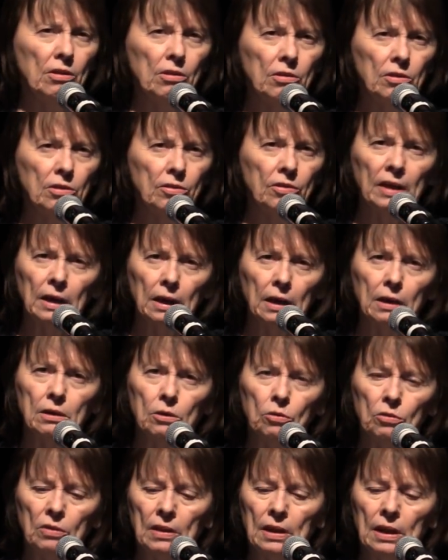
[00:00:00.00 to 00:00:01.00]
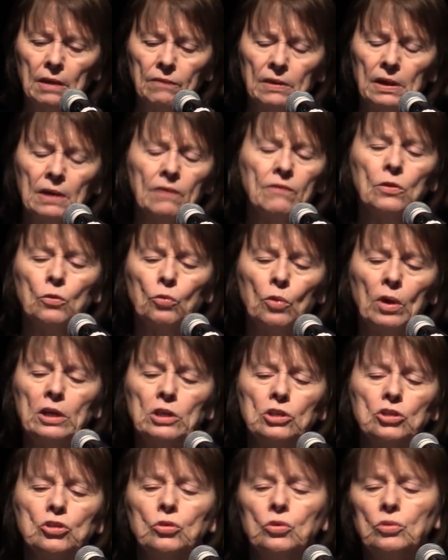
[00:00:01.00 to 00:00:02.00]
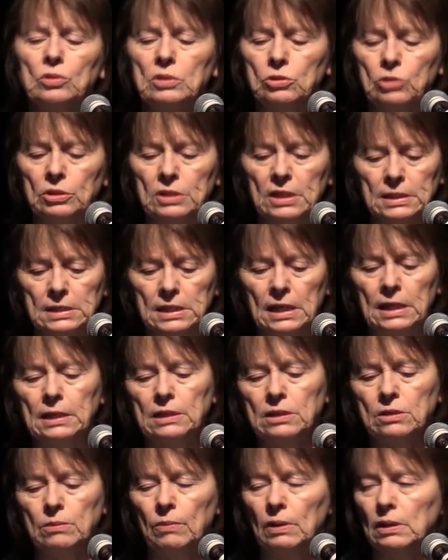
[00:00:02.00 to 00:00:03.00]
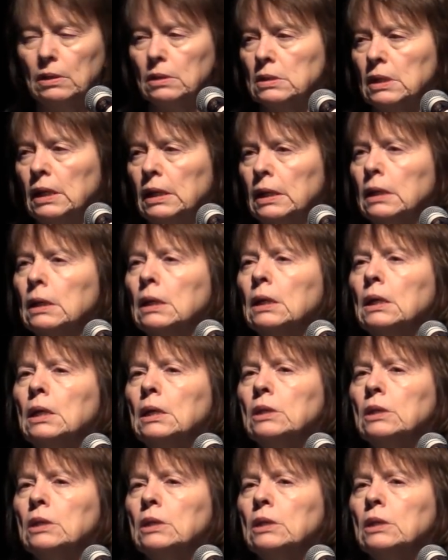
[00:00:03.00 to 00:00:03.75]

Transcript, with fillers: think you know they have they have the right to to dictate, to militate,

• • • •

● WORK TO COMPLETE: Please repeat all of the data exactly as it stands, leaving the pictures out.

● RESPONSE:
[00:00:00.00 to 00:00:01.00]
[00:00:01.00 to 00:00:02.00]
[00:00:02.00 to 00:00:03.00]
[00:00:03.00 to 00:00:03.75]

Transcript, with fillers: think you know they have they have the right to to dictate, to militate,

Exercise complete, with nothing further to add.